A suit filed by the Center for Race, Inequality, and the Law takes a new approach to proving racial bias in the insurance industry

For Alexander Rose ’20, the highlight of his 2L year was participating in the Civil Rights Clinic taught by Professor of Clinical Law Deborah Archer. Over the course of the year, he worked on an employment discrimination dispute, advocated against the New York Police Department gang database, and co-drafted litigation strategies for advocates in the wake of the 2017 white supremacist rally in Charlottesville, Virginia. “Her course was the defining experience of law school and helped make me the type of advocate I am today,” Rose says.

Now, two years after his graduation, Rose and Archer are working together again, this time on a potentially groundbreaking case of racial discrimination.

Deborah Archer portrait
Deborah Archer

Filed on December 14 in federal court in Illinois, the suit, which is seeking class action status, alleges that insurance company State Farm discriminates against Black homeowners and makes it harder for them to receive pay outs for insurance claims. The case claims that State Farm utilizes fraud detection software that has a disparate impact on Black customers. Brought under the Fair Housing Act, the case is the first lawsuit of its kind to use data specific to an insurance company in making racial bias claims, according to an article on the litigation in the New York Times.

Representing the plaintiffs are NYU Law’s Center for Race, Inequality, and the Law (CRIL), where Archer is faculty co-director; and Fairmark Partners, a Washington, DC–based firm focused on civil rights and corporate accountability where Rose serves as chief of staff; and local counsel.

“This suit does not reflect the values we hold at State Farm,” Gina Morss-Fischer, a State Farm spokeswoman, told the New York Times. “State Farm is committed to a diverse and inclusive environment, where all customers and associates are treated with fairness, respect, and dignity. We are dedicated to paying what we owe, promptly and courteously.”

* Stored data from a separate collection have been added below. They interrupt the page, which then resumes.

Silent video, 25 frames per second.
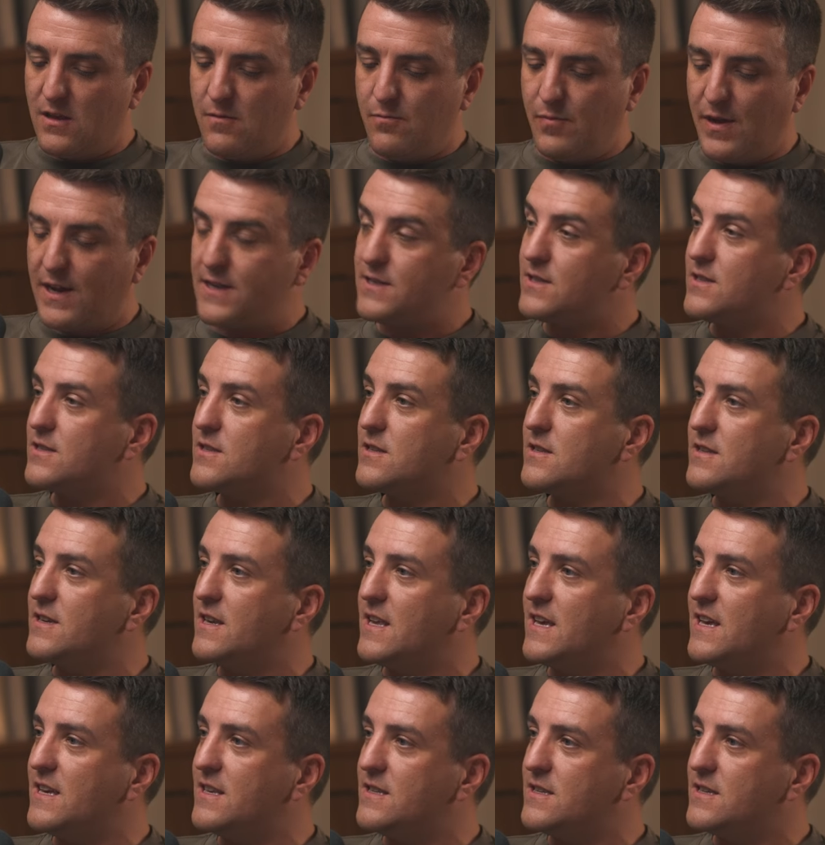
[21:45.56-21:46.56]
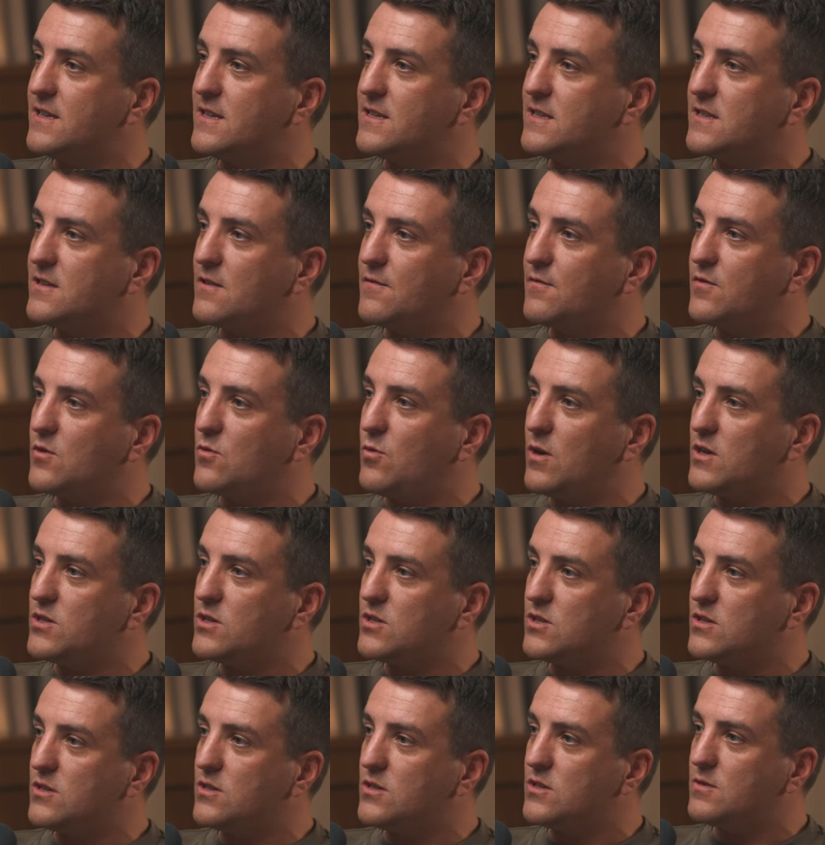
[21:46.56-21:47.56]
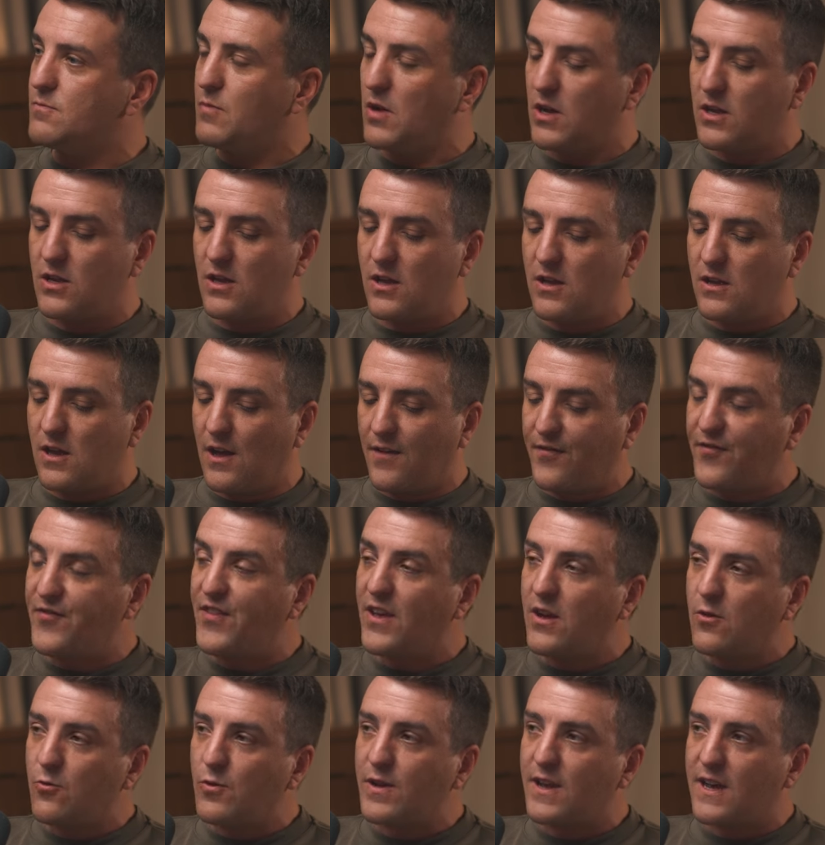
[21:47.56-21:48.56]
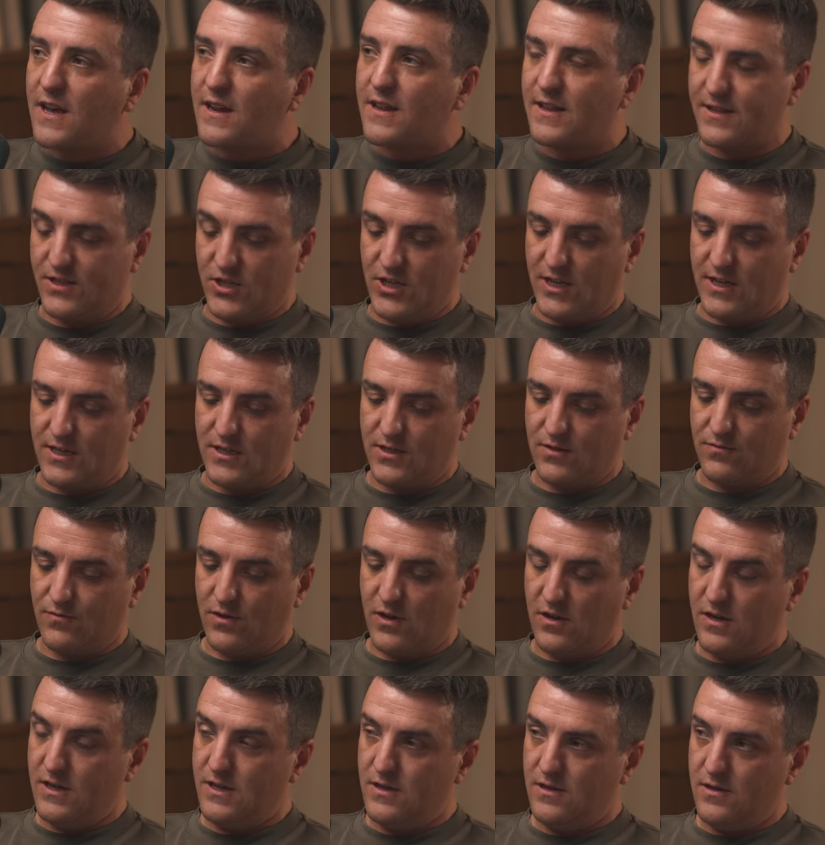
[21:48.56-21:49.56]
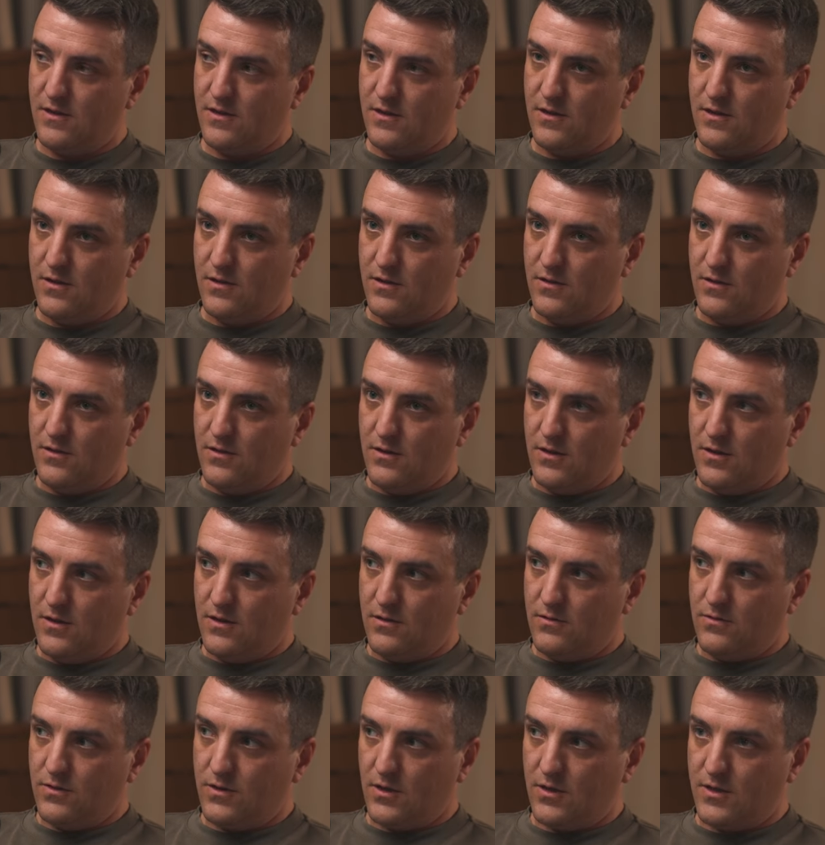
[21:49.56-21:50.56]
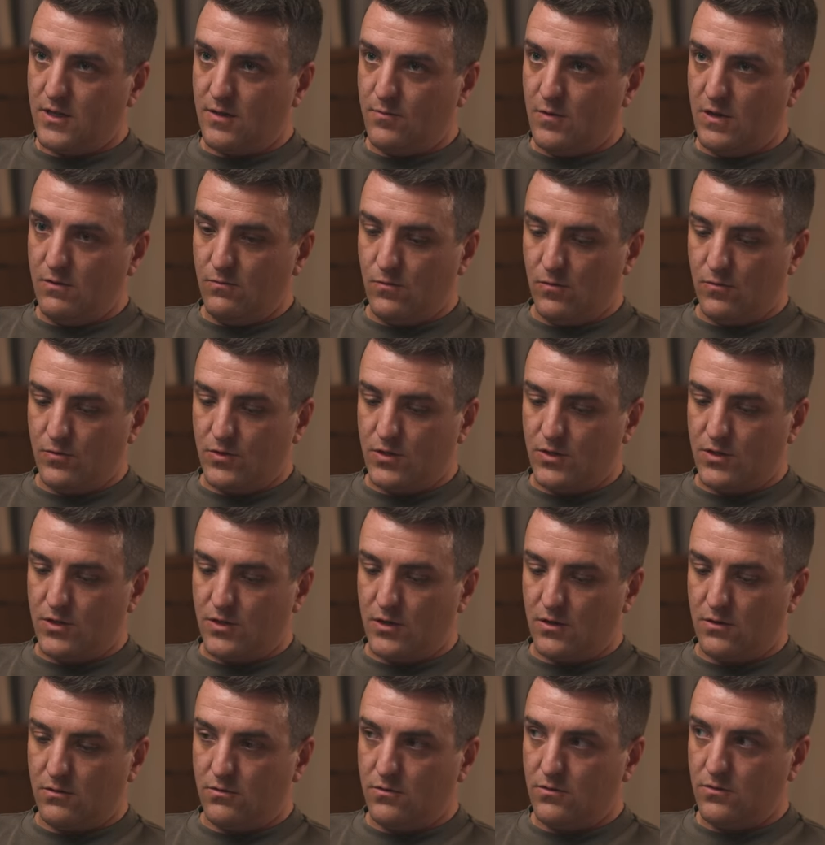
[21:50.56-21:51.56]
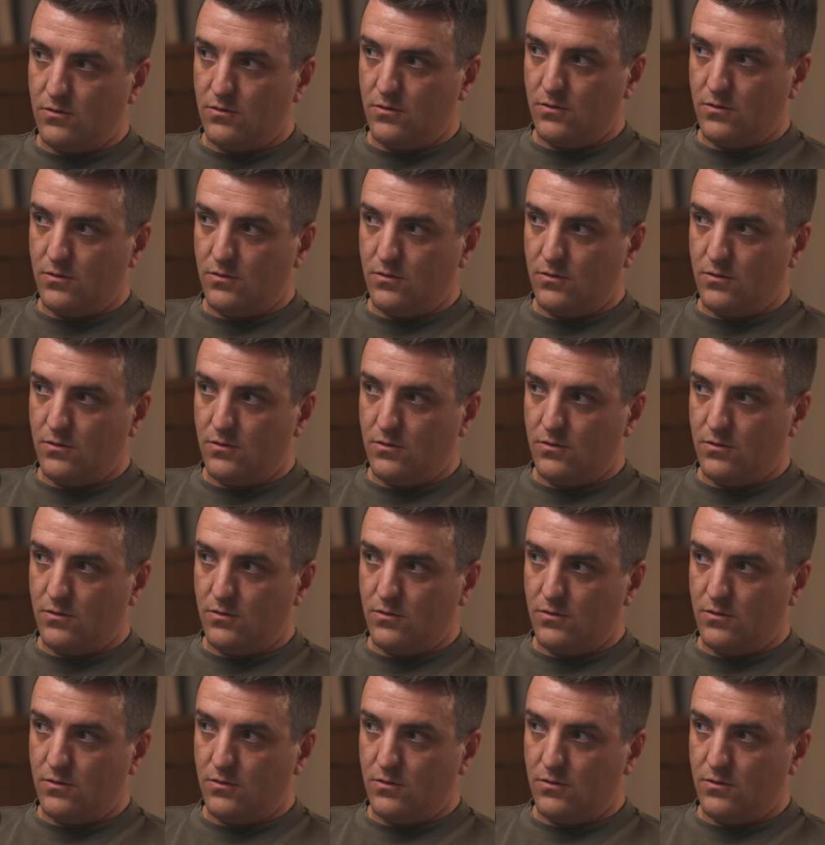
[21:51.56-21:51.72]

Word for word: the best and easiest of questions, but I think we get the gist, right? So Timmy, what would you do?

The case is built on a study which began when Archer, CRIL fellow David Jimenez ’23, Rose, and other members of Fairmark began discussing a 2020 story in the New York Times that reported Black homeowners often encounter difficulties when seeking payments for their property insurance claims. While these claims of bias are widespread, the Times reported, it was difficult to determine patterns of discrimination because insurance companies do not make information about claims publicly available.

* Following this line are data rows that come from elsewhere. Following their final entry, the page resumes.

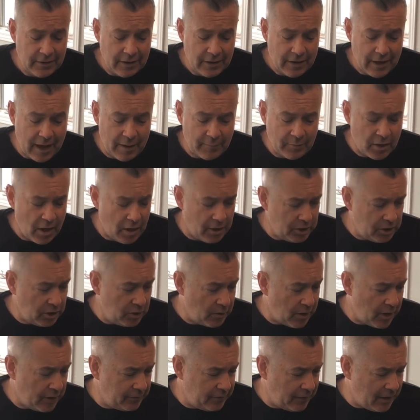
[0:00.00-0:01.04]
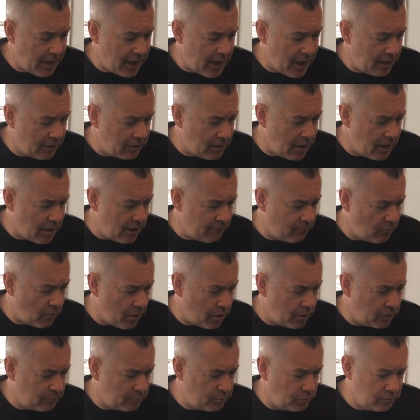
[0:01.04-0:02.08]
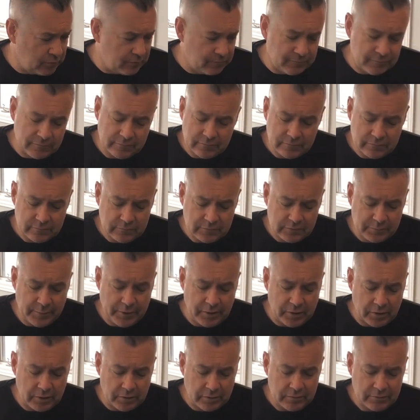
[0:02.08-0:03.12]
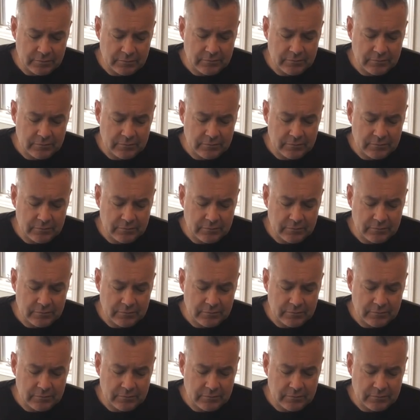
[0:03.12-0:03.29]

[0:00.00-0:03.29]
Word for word: I'm calling you on the iLive waterproof speaker.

“This question about wealth inequality and the links to home ownership and insurance kept coming up,” says Archer, who served as lead researcher for the study, “and CRIL has an interest in algorithmic bias, but also in thinking about community equity and the things and policies in place that make some communities less equitable and less hospitable for success,” says Archer. As many insurance companies use algorithms to handle a portion of claims, “it seemed like an important thing to explore,” she says. Archer says that CRIL and Fairmark worked with polling company YouGov to conduct a survey and analyze data from 800 State Farm claimants over several months in 2021.

The study found that, compared to White homeowners, Black customers had to submit more paperwork to have their claims approved, were likely to have more conversations with a State Farm representative before having their claims approved, and experienced longer wait times to receive payouts.

After analyzing the data, the Center and Fairmark spoke with individuals and community organizations to assess how impacted communities would like to file litigation, Archer says.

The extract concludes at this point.